En revanche, la demande de rappel de salaire est soumise au délai de prescription triennal prévu par l'article L 3245-1 du Code du travail pour l'action en paiement ou en répétition du salaire.

Les tribunaux appliquent ainsi à chaque demande du salarié le délai de prescription qui lui est propre.

Quelle procédure pour obtenir la requalification d'un CDD en CDI ?

La requalification d'un CDD en CDI en cas de dépassement du terme du CDD

Le salarié n'a pas de procédure particulière à respecter car la requalification est automatique.

La requalification d'un CDD en CDI dans les autres cas

Le salarié doit saisir le Conseil de Prud'hommes en choisissant :

  • soit la procédure accélérée (référé).
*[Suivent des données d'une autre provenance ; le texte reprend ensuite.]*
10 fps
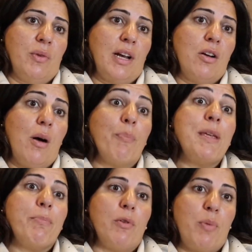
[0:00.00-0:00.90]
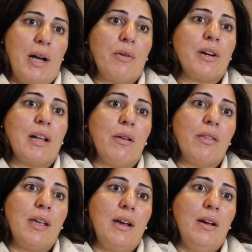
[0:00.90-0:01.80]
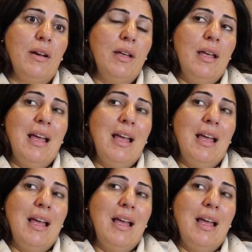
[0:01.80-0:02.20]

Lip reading: what I call people-powered healthcare.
L'affaire est alors portée directement devant le bureau du jugement sans passer par la phase de conciliation ;
  • soit la procédure classique. L'affaire passe d'abord devant un bureau de conciliation et d'orientation devant lequel l'employeur et le salarié vont tenter de trouver un arrangement. S'ils n'y parviennent pas, l'affaire passera devant le bureau du jugement.
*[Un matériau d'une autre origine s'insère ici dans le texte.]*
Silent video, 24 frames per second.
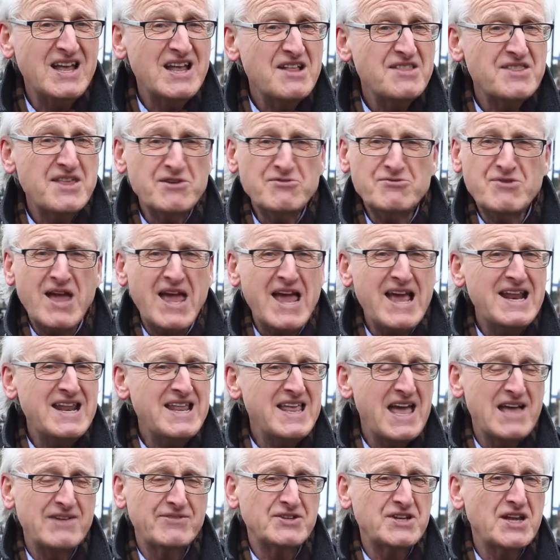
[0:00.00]
they rarely
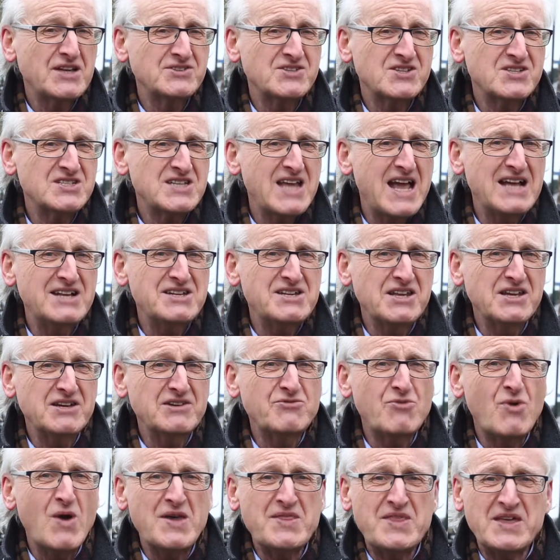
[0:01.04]
have an understanding of
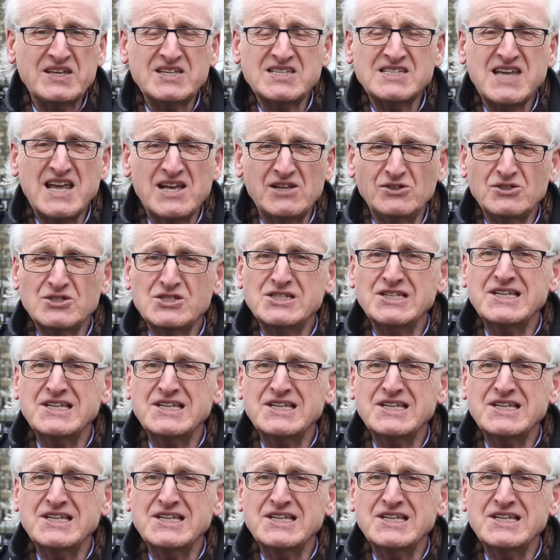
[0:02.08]
where their sales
Quelles conséquences en cas de requalification d'un CDD en CDI ?

La requalification d'un CDD en CDI produit les conséquences suivantes :

  • la requalification a pour effet de replacer le salarié comme s’il avait été recruté depuis l’origine dans le cadre d’un CDI ;
  • le salarié peut prétendre à un rappel de salaire sans qu’il y ait lieu de prendre en compte les sommes perçues, dans le cadre des CDD, définitivement acquises, même lorsqu'elle étaient plus élevées que si le salarié avait été embauché en CDI (notamment du fait du versement de l'indemnité de précarité).

Le salarié a ainsi droit :

  • à une indemnité de requalification (uniquement lorsque le CDD a été jugé irrégulier).Elle doit être supérieure ou égale à 1 mois de salaire. Le mois de salaire correspond au dernier salaire perçu pendant le CDD ou à la moyenne des salaires perçus mensuellement dans le cadre du CDD, avant la demande de requalification. L'indemnité de précarité n'a pas à être intégrée au salaire moyen et n'entre donc pas dans la base de calcul de l'indemnité de requalification (Cass. soc. 18 décembre 2013, n°12-15454) ;
  • aux primes salariales conventionnelles (ancienneté, sujétion, fin d’année), et ce même si le salarié a déjà effectivement perçu un salaire annuel moyen plus élevé que ce qu’il aurait effectivement perçu s’il avait été recruté dès l’origine en CDI, primes comprises ;
  • si le contrat a été rompu, à des indemnités de rupture calculées sur la base de la situation contractuelle réelle du salarié. La rupture est considérée comme un licenciement et si elle apparaissait injustifiée, comme un licenciement sans cause réelle et sérieuse, accompagné des indemnités de licenciement prévues par la loi dans cette hypothèse. Elles doivent être calculées au regard des sommes perçues par le salarié au titre du salaire de base brut perçu en CDD et définitivement acquises ;
  • si le contrat a été rompu, à une indemnité compensatrice de préavis. Elle doit être calculée selon le salaire qu’aurait dû percevoir le salarié s’il avait été recruté dès l’origine en CDI (et donc, sans tenir compte des sommes versées par l’employeur en exécution des CDD).

En revanche, le salarié ne peut bénéficier, en plus, de dommages-intérêts pour rupture abusive de son ou ses CDD.